There are a lot of ways to answer this question, and one way is with a literacy autoethnography–the kind of assignment we sometimes give our students (write about a literacy experience . . . mine usually starts with getting Ds in handwriting). It’s an idea, but I’ve written about some of these experience as reflections in my coursework. I don’t think I’ll end up going that direction. After making the lit review move (with a bunch of Literacy Studies research), I’m hoping to move into new media literacies by pulling out some Gee and the New London Group (situated learning and multiliteracies) so as to focus on the acquisition of Discourse.

One of the other moves I need and want to make is to problematize my own use of new media technology in the classroom. People are learning to work with new media technologies within social networks–Harry Potter fan fiction on Muggle.net, Photoshop image manipulation on Worth1000.com, machinima on Machinima.com. That’s what’s missing from my classroom, situated learning.

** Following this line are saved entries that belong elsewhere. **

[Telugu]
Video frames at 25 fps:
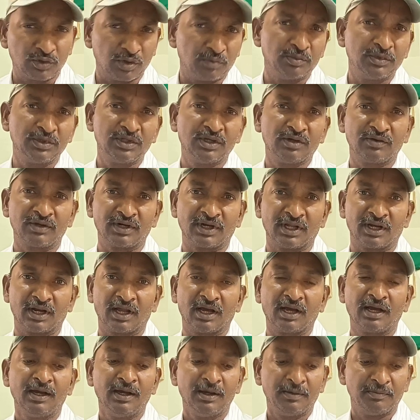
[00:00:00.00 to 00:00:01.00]
తొమ్మిదవ
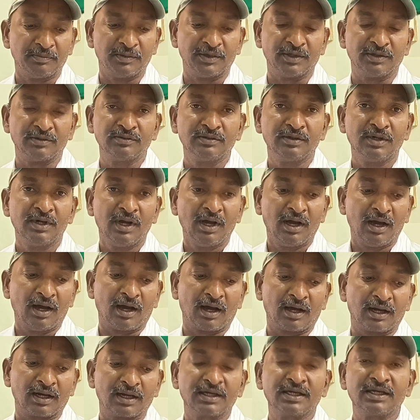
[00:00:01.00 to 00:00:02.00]
నెల మేము
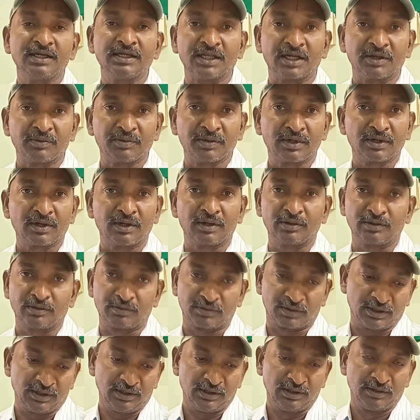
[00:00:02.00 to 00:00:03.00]
అలాగే ఇరవై
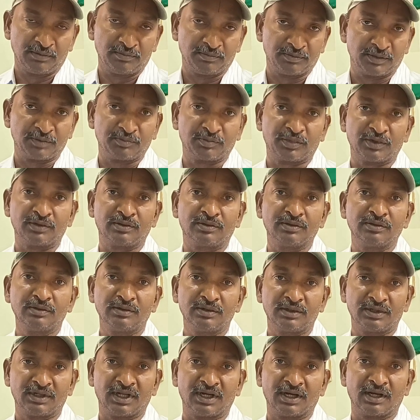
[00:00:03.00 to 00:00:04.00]
నాలుగవ మేము పాటు
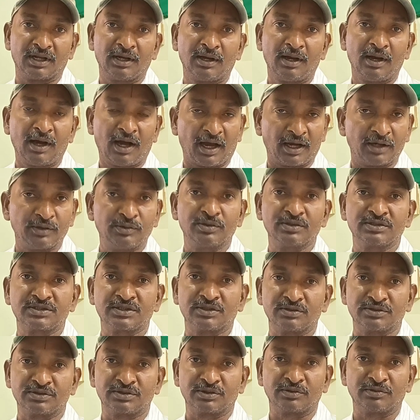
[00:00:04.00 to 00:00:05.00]
నెల ఐదో
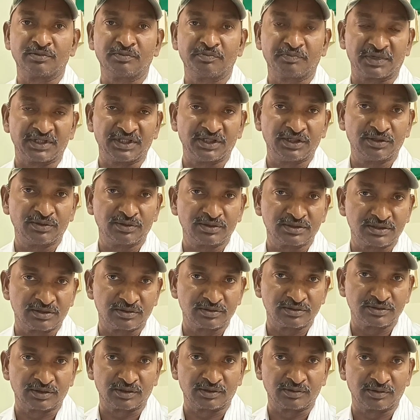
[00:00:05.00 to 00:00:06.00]
సంవత్సరం పదిహేనో
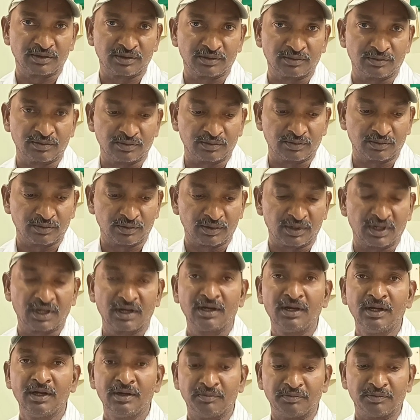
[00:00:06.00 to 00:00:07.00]
సంవత్సరం వరకు
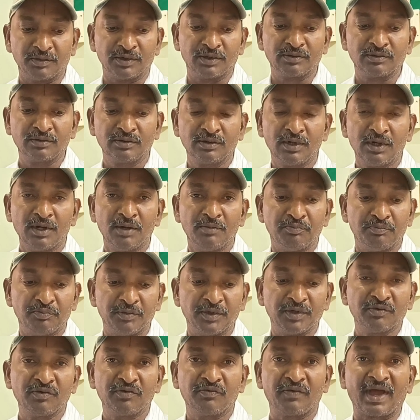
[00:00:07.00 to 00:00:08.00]
కూడా నేను
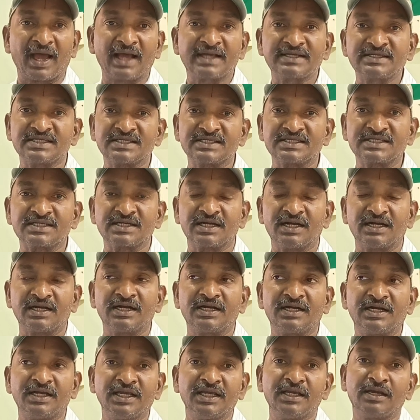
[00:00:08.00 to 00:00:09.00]
మేము వ్యాక్సిన్స్
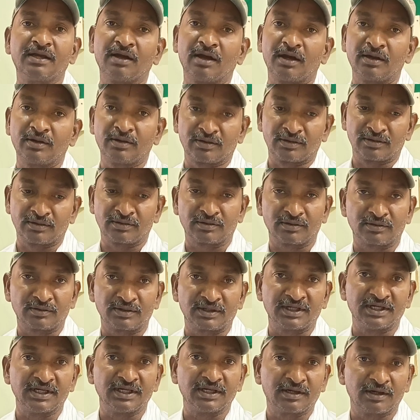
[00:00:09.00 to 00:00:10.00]
అంటే టీకాలు
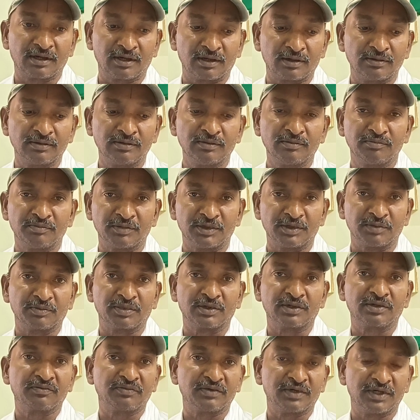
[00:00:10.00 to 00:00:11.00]
అంటాం టీకాలు నేను
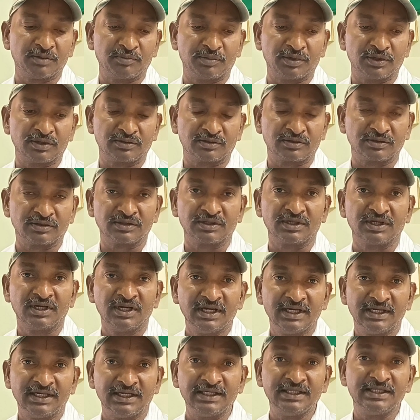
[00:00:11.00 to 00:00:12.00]
బట్టి వేయబడుతుంది
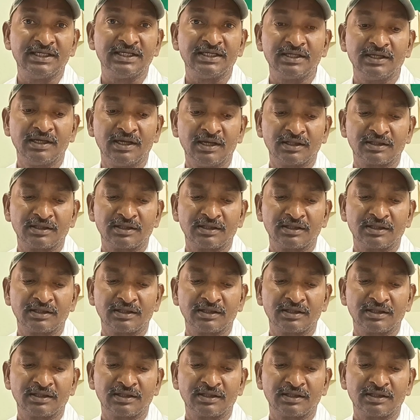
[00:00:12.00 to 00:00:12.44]
ఇది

As a MA student/TA I made service-learning a part of my FYC curriculum because I wanted students to have real-world (or post-college) rhetorical situations in which to write with non-profit agencies in the community. One of the problems: Even though they had a dozen sites to choose from, they had a dozen sites to choose from. Were they interested in what any of these agencies were doing? On the rare occasion a good match was made (a mother worked with the YMCA because she was concerned that the Y and the community didn’t offer any recreational opportunities or events for teens; the age group of her daughter), there was intrinsic motivation to work on the project, and my deadlines and those of the Y were the extrinsic motivation. But most students were rarely invested in the work/writing they were doing. It was just another assignment.

So what makes these assignments, the Photoshop visual argument or the Flash juxtaposition of word, image, and sound any different? Why am I teaching Photoshop and Flash?

Gee’s differentiation between language and literacy acquisition and learning: “acquisition is good for performance, learning is good for meta-knowledge.” Ah. So my students are gaining meta-knowledge? On the surface my course may seem like software tutorials (a criticism that has been made), but in conjunction with all the readings and discussions we have about language and literacy & new media and networks, the aim of the course isn’t apprenticeship into a Discourse but rather meta-knowledge, which Gee sees as liberatory. Talking about grammar, form and superficialities is good for developing meta-knowledge but not for “getting people to actually acquire Discourses . . . .” Is meta-knowledge the best we can ever hope for in comp? Is that enough?

Maybe we need to talk about the goals we have for our Intermediate Composition courses at the next meeting of the 201 instructors. Are we shooting for acquisition or meta-knowledge? How would our approaches affect our pedagogy?